Content starts

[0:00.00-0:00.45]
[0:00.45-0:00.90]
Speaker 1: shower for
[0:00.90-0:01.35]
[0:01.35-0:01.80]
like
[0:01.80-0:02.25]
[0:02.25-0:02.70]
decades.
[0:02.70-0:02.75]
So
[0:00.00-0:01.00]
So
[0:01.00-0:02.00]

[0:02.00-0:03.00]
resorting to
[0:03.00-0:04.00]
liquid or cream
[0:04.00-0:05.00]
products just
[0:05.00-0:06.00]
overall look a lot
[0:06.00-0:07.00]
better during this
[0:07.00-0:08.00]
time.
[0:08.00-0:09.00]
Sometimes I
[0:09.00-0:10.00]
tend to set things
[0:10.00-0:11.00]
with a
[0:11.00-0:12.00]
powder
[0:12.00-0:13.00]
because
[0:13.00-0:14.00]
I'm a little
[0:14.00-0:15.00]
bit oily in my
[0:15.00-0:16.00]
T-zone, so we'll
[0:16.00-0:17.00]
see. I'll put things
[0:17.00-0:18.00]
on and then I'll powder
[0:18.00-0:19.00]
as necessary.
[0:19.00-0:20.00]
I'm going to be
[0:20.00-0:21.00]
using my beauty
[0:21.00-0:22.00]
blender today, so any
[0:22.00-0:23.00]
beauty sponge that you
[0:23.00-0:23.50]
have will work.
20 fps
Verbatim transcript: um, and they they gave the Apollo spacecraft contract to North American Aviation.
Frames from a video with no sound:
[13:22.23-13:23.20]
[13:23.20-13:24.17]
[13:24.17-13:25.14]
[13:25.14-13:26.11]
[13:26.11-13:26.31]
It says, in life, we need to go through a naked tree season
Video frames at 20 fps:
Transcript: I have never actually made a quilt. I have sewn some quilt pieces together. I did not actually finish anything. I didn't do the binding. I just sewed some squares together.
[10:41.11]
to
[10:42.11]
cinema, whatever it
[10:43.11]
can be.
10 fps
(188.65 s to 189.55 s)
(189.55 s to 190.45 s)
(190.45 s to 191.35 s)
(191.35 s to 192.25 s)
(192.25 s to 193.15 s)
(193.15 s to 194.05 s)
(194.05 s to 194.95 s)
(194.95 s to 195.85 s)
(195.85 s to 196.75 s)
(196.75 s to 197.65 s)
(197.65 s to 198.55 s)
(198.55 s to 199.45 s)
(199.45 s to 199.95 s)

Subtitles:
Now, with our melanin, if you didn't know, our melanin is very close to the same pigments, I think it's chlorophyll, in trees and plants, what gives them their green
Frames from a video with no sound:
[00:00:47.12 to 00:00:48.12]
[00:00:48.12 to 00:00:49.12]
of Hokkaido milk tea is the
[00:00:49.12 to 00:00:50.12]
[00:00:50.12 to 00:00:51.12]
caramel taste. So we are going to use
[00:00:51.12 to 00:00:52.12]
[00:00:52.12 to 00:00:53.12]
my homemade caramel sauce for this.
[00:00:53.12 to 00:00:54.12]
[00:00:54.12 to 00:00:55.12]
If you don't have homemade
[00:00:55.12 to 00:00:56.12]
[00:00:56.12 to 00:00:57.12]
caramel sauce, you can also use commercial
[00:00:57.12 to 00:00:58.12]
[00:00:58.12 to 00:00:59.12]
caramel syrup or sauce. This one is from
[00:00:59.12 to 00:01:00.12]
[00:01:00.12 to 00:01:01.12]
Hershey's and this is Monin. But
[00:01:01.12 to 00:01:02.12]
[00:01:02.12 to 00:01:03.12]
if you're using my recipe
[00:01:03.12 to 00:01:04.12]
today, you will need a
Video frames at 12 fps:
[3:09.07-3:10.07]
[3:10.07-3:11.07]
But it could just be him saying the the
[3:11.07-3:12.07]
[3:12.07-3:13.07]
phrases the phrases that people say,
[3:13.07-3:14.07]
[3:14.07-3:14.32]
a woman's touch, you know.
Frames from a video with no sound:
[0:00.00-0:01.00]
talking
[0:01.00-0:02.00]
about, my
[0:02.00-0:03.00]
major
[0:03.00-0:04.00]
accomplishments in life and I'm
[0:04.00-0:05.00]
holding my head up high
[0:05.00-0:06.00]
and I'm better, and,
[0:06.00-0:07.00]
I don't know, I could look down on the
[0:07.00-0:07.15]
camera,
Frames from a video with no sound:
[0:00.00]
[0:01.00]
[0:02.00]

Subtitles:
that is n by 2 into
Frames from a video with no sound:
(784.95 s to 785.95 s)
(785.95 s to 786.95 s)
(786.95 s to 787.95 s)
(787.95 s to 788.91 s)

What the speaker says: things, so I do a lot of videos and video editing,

Content ends

-- EXERCISE --
All lines from the one containing "[3:12.07-3:13.07]" down to the final line above are to be restated word for word; leave out the rest.

-- SOLUTION --
[3:12.07-3:13.07]
phrases the phrases that people say,
[3:13.07-3:14.07]
[3:14.07-3:14.32]
a woman's touch, you know.
Frames from a video with no sound:
[0:00.00-0:01.00]
talking
[0:01.00-0:02.00]
about, my
[0:02.00-0:03.00]
major
[0:03.00-0:04.00]
accomplishments in life and I'm
[0:04.00-0:05.00]
holding my head up high
[0:05.00-0:06.00]
and I'm better, and,
[0:06.00-0:07.00]
I don't know, I could look down on the
[0:07.00-0:07.15]
camera,
Frames from a video with no sound:
[0:00.00]
[0:01.00]
[0:02.00]

Subtitles:
that is n by 2 into
Frames from a video with no sound:
(784.95 s to 785.95 s)
(785.95 s to 786.95 s)
(786.95 s to 787.95 s)
(787.95 s to 788.91 s)

What the speaker says: things, so I do a lot of videos and video editing,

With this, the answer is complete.